Stored data entries

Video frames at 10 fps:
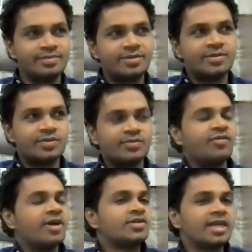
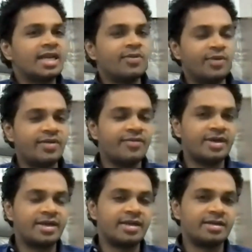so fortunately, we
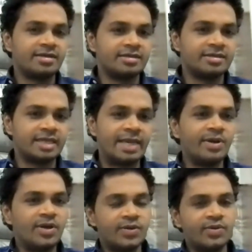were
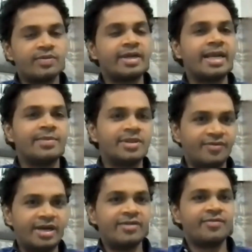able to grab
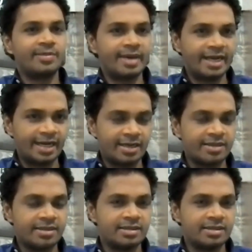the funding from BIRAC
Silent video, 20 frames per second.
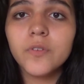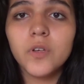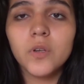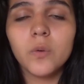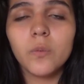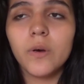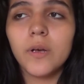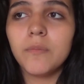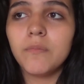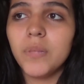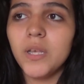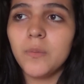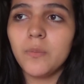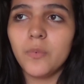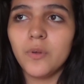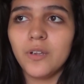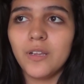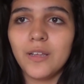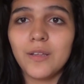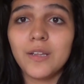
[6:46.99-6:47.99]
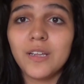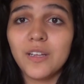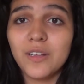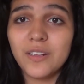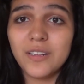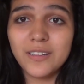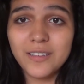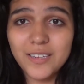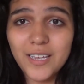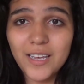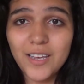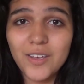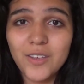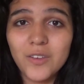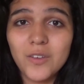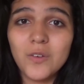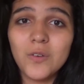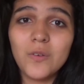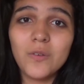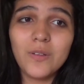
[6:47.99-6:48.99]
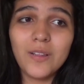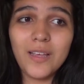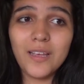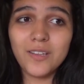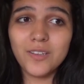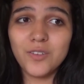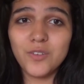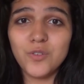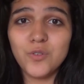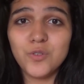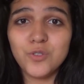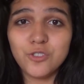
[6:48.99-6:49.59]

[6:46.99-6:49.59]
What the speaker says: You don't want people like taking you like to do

• How to complete this task:
Each line above should be printed again exactly, though the pictures should not be.

• Result:
Video frames at 10 fps:
so fortunately, we
were
able to grab
the funding from BIRAC
Silent video, 20 frames per second.
[6:46.99-6:47.99]
[6:47.99-6:48.99]
[6:48.99-6:49.59]

[6:46.99-6:49.59]
What the speaker says: You don't want people like taking you like to do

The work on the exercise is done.